In fact, apart from a few quirks (a pause at the "." of Mr. for instance), the iOS TTS engine sounds almost pleasant to me. It's no where near a good narrator, of course, but good enough if there is no poetic value in the words.
I use the Alex voice on my MacBook with a bookmarklet script to both read any web page and highlight text as it is being read. Special integrations for reddit and HN to skip reading user names and chrome. I used to have a version of this script work in PDF files as well, but recently that route has been closed. A nice UX feature is to trigger reading by clicking on the desired word, so you can easily pause and resume.

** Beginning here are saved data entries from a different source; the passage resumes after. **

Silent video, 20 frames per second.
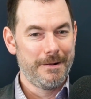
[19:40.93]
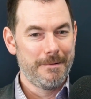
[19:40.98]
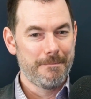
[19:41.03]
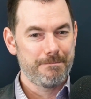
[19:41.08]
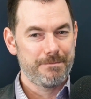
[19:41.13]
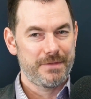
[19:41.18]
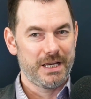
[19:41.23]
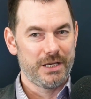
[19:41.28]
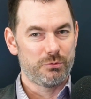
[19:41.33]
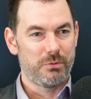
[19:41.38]

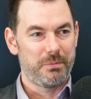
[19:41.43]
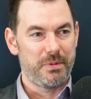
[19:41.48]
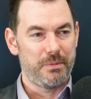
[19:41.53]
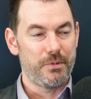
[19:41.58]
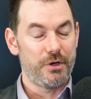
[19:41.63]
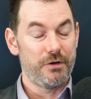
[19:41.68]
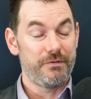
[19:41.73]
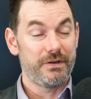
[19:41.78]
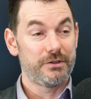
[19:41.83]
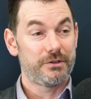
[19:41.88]
things will be
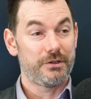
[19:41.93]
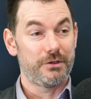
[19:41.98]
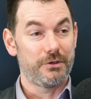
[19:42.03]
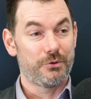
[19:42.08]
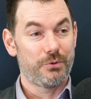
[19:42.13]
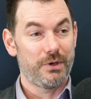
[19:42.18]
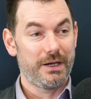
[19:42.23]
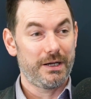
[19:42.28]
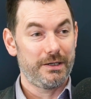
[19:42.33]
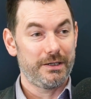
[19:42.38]
moving too
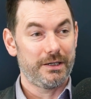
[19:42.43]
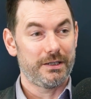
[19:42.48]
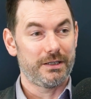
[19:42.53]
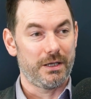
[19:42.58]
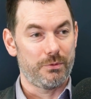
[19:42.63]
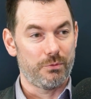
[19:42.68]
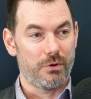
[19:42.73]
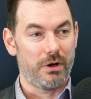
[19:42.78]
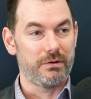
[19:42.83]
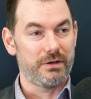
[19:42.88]
quickly and they
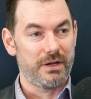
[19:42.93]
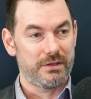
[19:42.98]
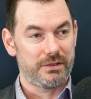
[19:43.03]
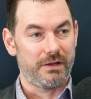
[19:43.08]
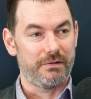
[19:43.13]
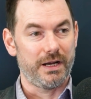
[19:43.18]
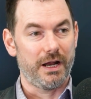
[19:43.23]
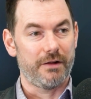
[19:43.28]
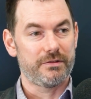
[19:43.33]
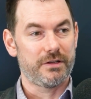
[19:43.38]
won't
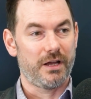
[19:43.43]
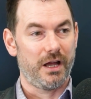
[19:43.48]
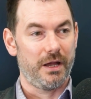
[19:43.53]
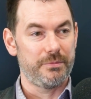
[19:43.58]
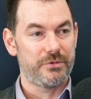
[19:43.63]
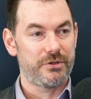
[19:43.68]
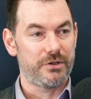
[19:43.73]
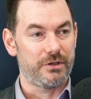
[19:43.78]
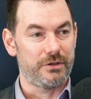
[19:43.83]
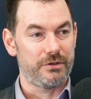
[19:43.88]
necessarily have time
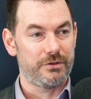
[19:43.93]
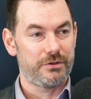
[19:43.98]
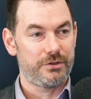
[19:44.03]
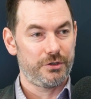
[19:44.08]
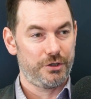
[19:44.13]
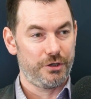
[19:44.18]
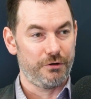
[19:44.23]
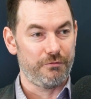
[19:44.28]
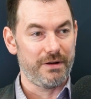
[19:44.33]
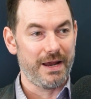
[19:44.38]
to
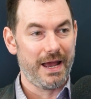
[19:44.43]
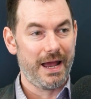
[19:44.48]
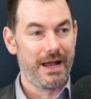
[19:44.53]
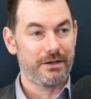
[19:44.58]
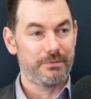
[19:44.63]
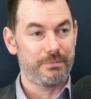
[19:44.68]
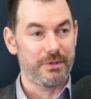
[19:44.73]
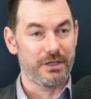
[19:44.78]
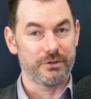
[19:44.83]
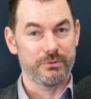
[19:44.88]

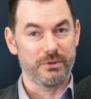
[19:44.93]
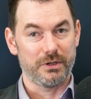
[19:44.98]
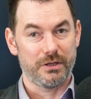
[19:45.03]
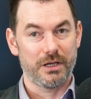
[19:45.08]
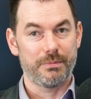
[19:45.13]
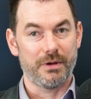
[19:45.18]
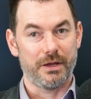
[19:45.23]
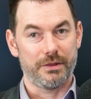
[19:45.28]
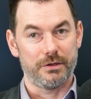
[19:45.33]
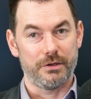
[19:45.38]
react, because when you think
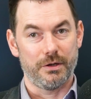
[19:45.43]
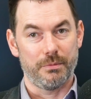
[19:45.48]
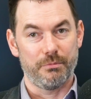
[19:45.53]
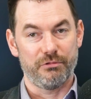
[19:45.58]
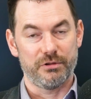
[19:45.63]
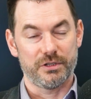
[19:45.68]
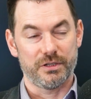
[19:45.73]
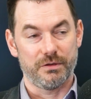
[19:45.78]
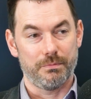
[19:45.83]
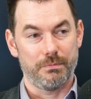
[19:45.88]
about the
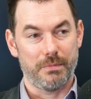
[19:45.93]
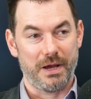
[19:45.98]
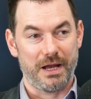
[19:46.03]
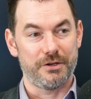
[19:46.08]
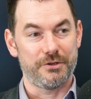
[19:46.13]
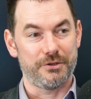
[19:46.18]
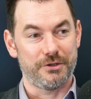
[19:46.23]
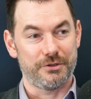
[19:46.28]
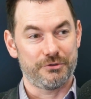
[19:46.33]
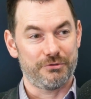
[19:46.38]
numbers of
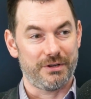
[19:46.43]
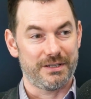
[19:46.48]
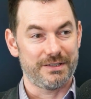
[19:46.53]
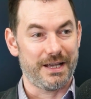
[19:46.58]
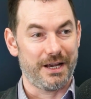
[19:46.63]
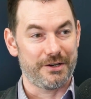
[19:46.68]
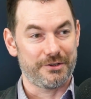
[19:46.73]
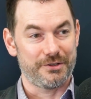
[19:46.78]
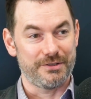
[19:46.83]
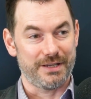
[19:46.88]
managers,
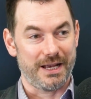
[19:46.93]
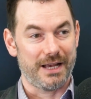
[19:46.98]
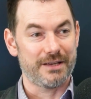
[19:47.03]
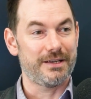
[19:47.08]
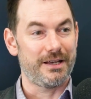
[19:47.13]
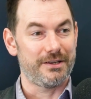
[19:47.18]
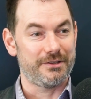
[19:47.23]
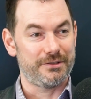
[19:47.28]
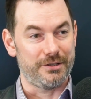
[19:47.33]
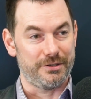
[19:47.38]
transactions,
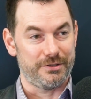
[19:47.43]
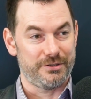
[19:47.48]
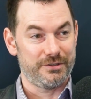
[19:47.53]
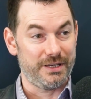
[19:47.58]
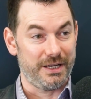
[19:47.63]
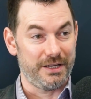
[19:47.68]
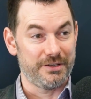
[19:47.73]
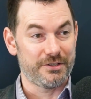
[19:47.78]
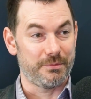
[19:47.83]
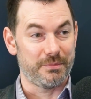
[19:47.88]
assets that
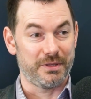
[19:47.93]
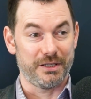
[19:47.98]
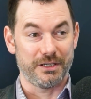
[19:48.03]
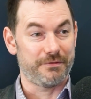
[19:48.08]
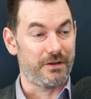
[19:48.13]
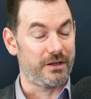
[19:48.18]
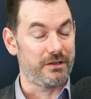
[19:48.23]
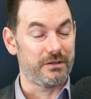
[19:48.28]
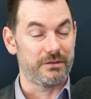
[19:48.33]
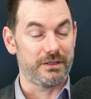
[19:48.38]
sit in some of these funds,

I currently use https://read2me.online/ which uses the ML TTS voices from one of the big cloud providers....Google (I think). I then have a custom RSS file hosted on an S3 bucket.
I hand crank the whole system when there's something new I want to listen to
Doesn't seem to be working. Putting a link returns "Bad request"; uploading a .txt file returns "Bad referrer/request type".
Here's the error from file upload:
Here's the error from using a link:
I thought that maybe listenlater.fm would record a high-quality reading from the most sent-in articles a day (do things that don't scale).
However, it apparently uses text-to-speech :/
So yea thanks for making this went for premium right away I assume its good but in general want to support audio based products :)